• [Aim of the exercise]: When you spot the word "with" in a line of the data below, copy that line.

Dataset below:

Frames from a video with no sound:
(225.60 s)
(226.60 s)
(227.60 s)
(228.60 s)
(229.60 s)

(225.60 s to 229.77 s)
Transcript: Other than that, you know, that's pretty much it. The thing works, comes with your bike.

End of Dataset.
Dataset below:

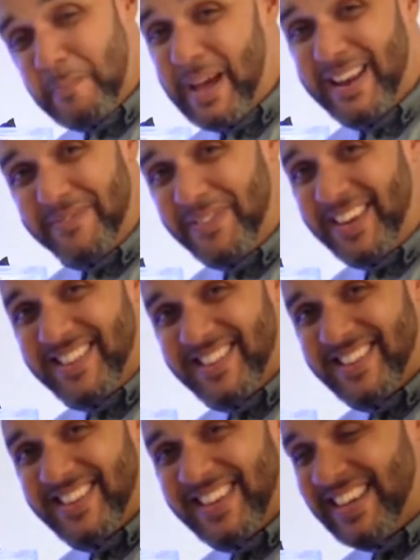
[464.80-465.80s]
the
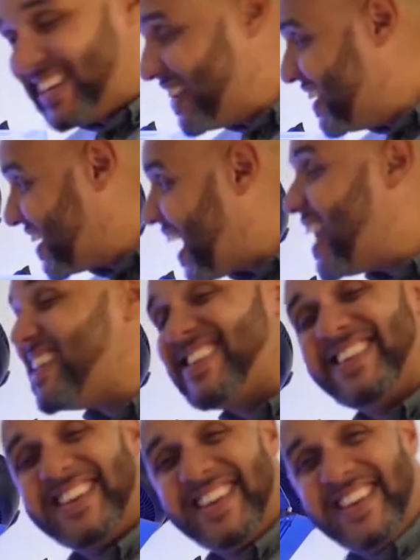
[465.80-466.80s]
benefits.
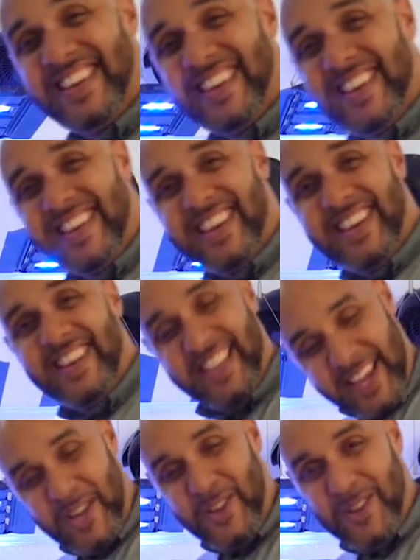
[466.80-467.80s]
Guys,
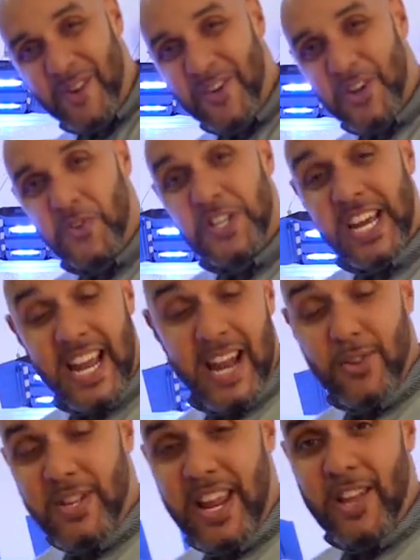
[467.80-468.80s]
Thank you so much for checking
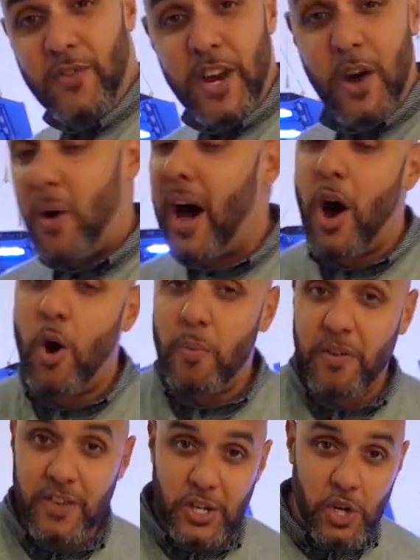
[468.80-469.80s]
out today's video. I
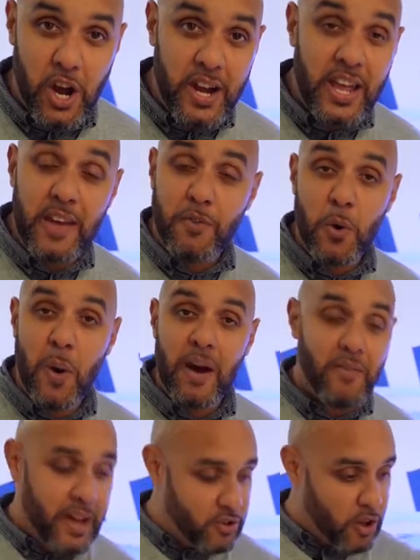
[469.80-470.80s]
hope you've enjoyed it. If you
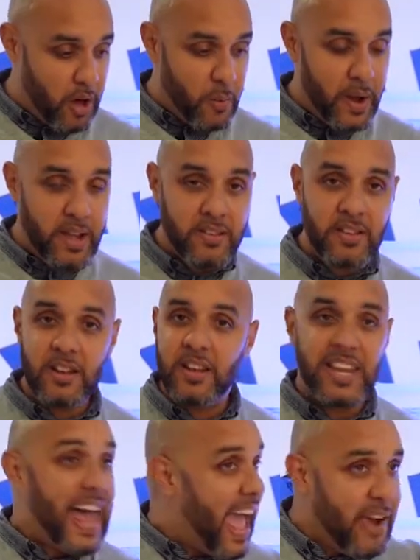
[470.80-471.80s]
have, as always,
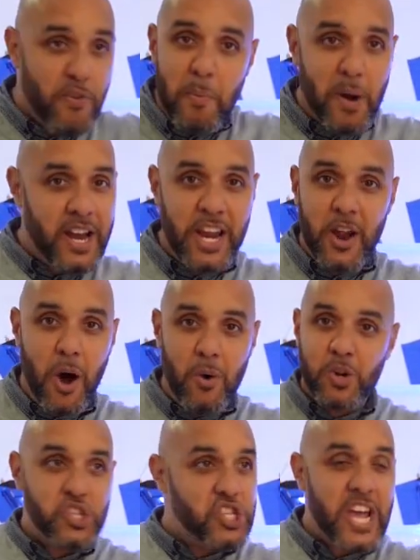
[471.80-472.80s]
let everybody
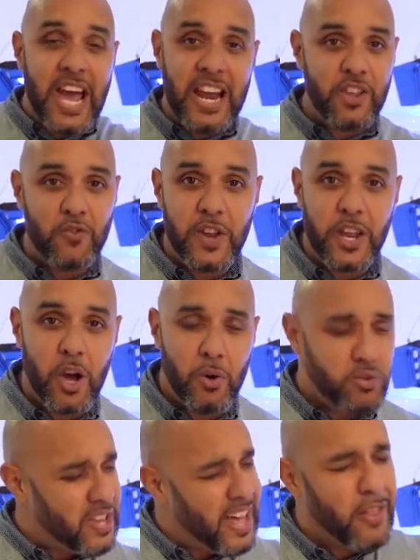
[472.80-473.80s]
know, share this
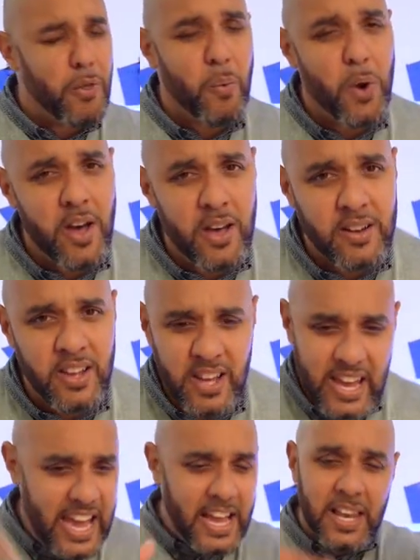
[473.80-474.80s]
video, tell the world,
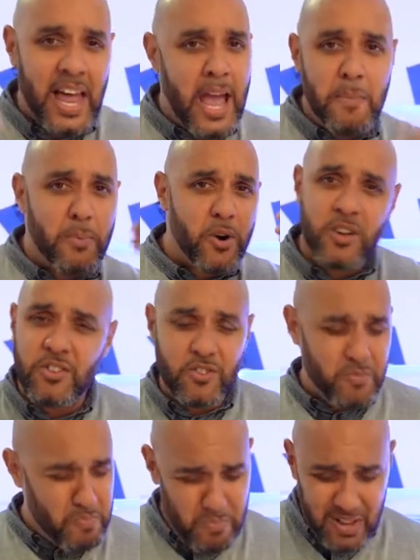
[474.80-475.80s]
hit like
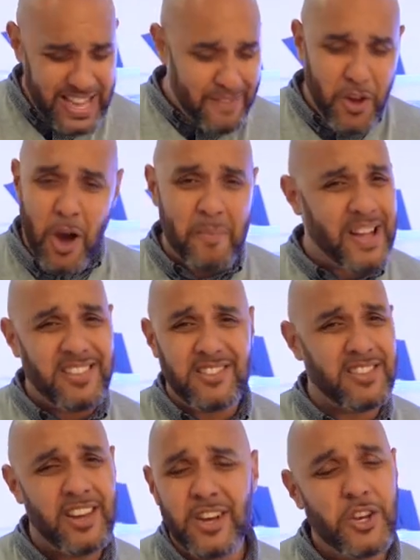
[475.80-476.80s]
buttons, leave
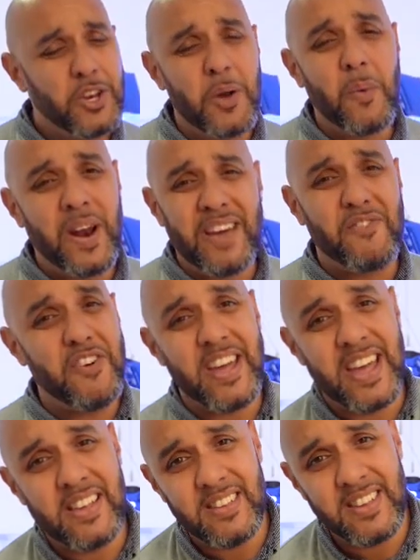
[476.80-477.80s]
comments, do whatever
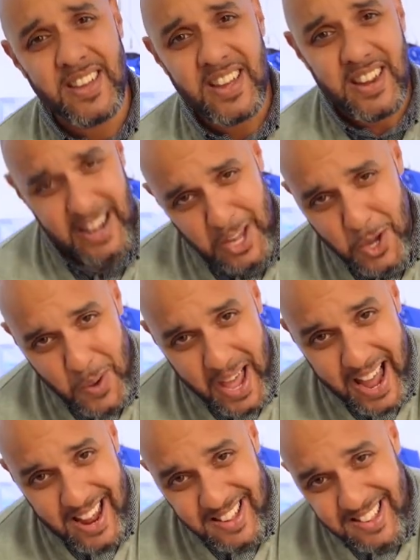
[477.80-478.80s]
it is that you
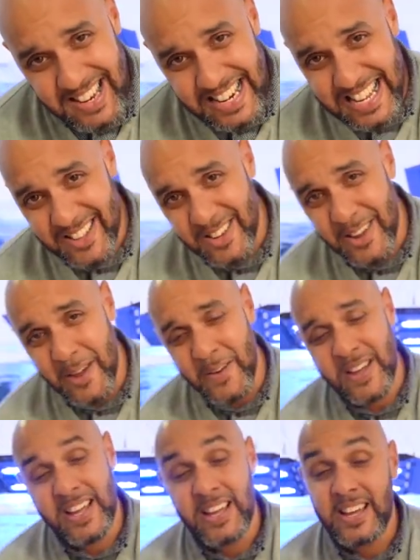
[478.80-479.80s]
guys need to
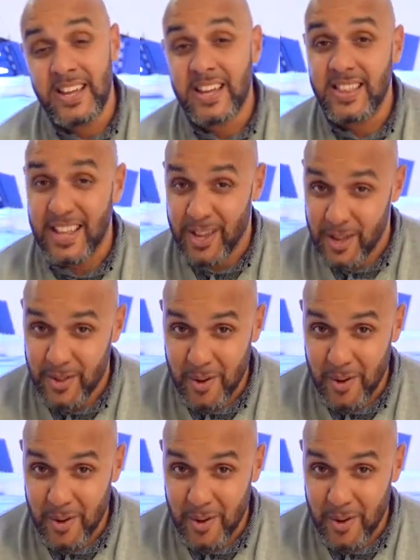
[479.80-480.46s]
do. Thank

End of Dataset.

• [Expected answer]:
Frames from a video with no sound:
Transcript: Other than that, you know, that's pretty much it. The thing works, comes with your bike.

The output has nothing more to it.